Incompreendidos

Vida de quem escreve textos babacas, como eu, é dose. Sou atacado frequentemente por pessoas que me lêem. São fanáticos. Sentem o ego ferido. Levam a sério o que eu penso. Me chamam de invejoso, esquerdista, comunista, ateu, chato e velho. Eu agradeço os elogios. Na verdade sou um modesto anencéfalo. Minha opinião não vale pra nada. Todos anencéfalos possuem opiniões. Apenas os anencéfalos geniais as expõem. Quero levantar minha bandeira de paz.

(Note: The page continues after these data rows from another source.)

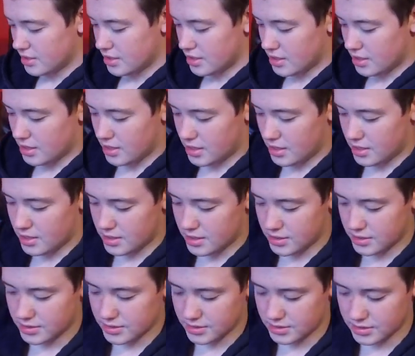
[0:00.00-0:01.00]
wow.
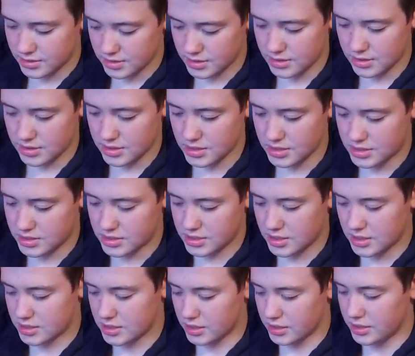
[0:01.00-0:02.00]
This
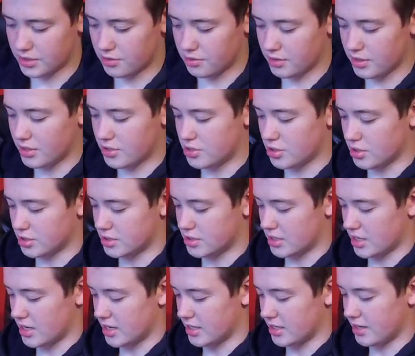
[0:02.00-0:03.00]
is literally
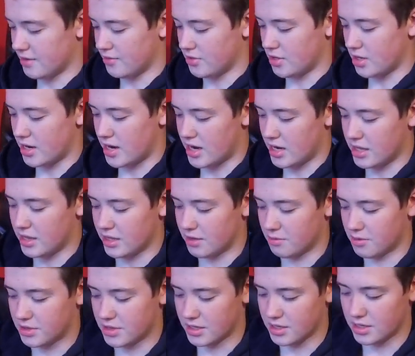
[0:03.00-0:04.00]
just, I haven't done anything
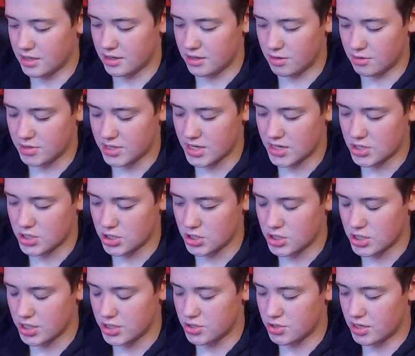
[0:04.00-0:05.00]
with it, no tension
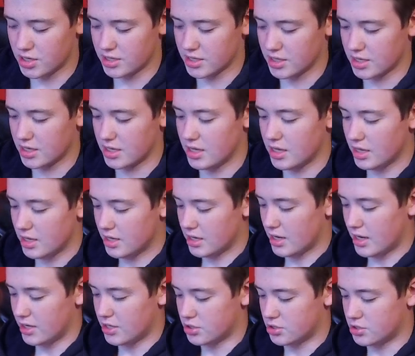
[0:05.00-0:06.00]
change or anything.
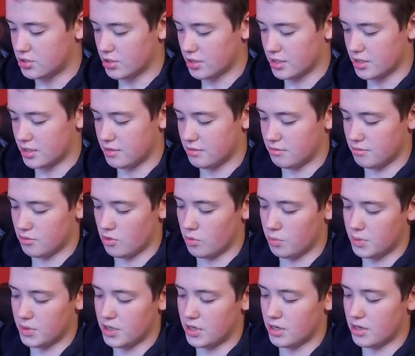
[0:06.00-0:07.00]
I just took it,
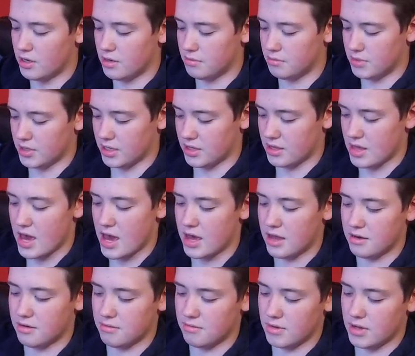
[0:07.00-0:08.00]
opened it up like
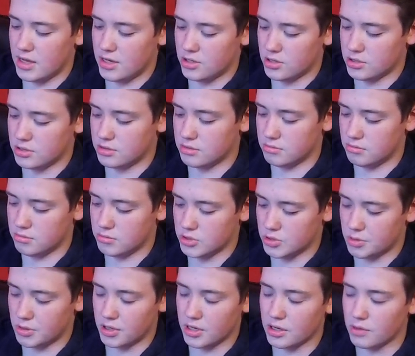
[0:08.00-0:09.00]
that, and just
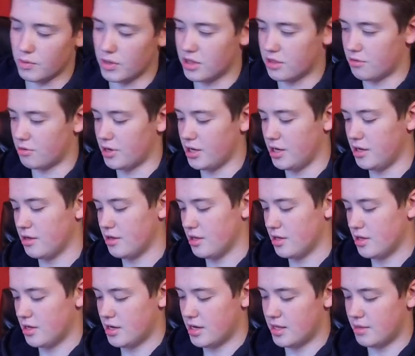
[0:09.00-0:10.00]
squared it in weight 3,
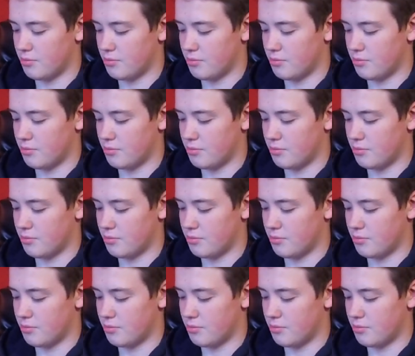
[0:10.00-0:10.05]
and then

Tenho alguns alvos preferidos. Nada de muito importante. Fiéis de religiões homofóbicas, sexistas e racistas querem meu fim. Discutem comigo ferozmente. Eles são os mais perversos. Defendem sua religião com fervor. Acreditam piamente que o pároco é a salvação e que a camisinha não vale pra nada. Defendem o sexo apenas pra reprodução e que o casamento gay não é aceito por Deus, que só ama os heterossexuais. Acreditam que o confessionário é a redenção dos pecados. No fim, eles assumem não concordar com os ditames da igreja, mas o páreo nunca se encerra. Os religiosos são teimosos. Eles me chamam de ateu.

Os adeptos de partidos políticos que são contra as cotas em universidades, o bolsa família, as habitações populares e a redução da pobreza extrema me rebatem. Eles defenderam a ditadura há poucos anos atrás. Querem mais oportunidade aos filhos brancos que estudam em escolas particulares e se preparam melhor para o vestibular. São adeptos da meritocracia. De um lado os negros, pobres e homossexuais. Do outro os brancos, ricos e héteros, num ignorante apartheid de vidas. Querem de volta figuras ilustres como Antônio Brito e Yeda Crusius, manter Fernando Color de Melo e Sarney no poder e impulsionar a carreira sôfrega de José Serra. Esses me chamam de comunista. Sugerem doar meus bens aos pobres e ir morar em Cuba.

Os militares, que mamam nas tetas do governo, querem guerra contra minha pessoa. Clamo por paz. Estou desarmado. Estes defendem que o exército ensina os jovens a terem responsabilidade e a serem honestos. Conversa fiada! Conheço assassinos que serviram a pátria, e as pessoas que mais admiro não serviram ao quartel. Esses me chamam de esquerdista.

Rebato os fanáticos fãs do Neymar, Michel Teló, Crepúsculo, 50 tons de cinza, Paulo Coelho, novela das oito e Big Brother Brasil. Acho-os de uma superficialidade sem tamanho. Fazem sucesso e ganham milhões. Eu escrevo e não ganho um real. Sou mais a Bossa Nova e a MPB. Edgar Morin e Garcia Marques. Cinema Francês. Esses me chamam de velho invejoso.

– Tu não entende a vibe tiozão. – Fico estarrecido.

Sorte a minha que tem alguns anencéfalos comigo. Somos uma legião de poucos. Na província cruzaltense têm a Maria Luiza Diello. Ela escreve como ninguém. Tem o olhar aguçado. Certa feita me presenteou com Manoel de Barros. É meu livro de cabeceira. Ela é psicóloga com mestrado em filosofia. Estuda Foucault. Só ela me ligaria à meia noite e declamaria uma poesia escrita a partir de um texto meu. Pensamos parecido. Queremos o fim dos podres poderes, como diria Caetano Veloso. Se os jovens nos vissem exclamariam: estão na mesma vibe! Ou diriam: são dois velhos idiotas. Acho que somos um pouco de tudo. Nunca nos tirarão a poesia. Assim espero.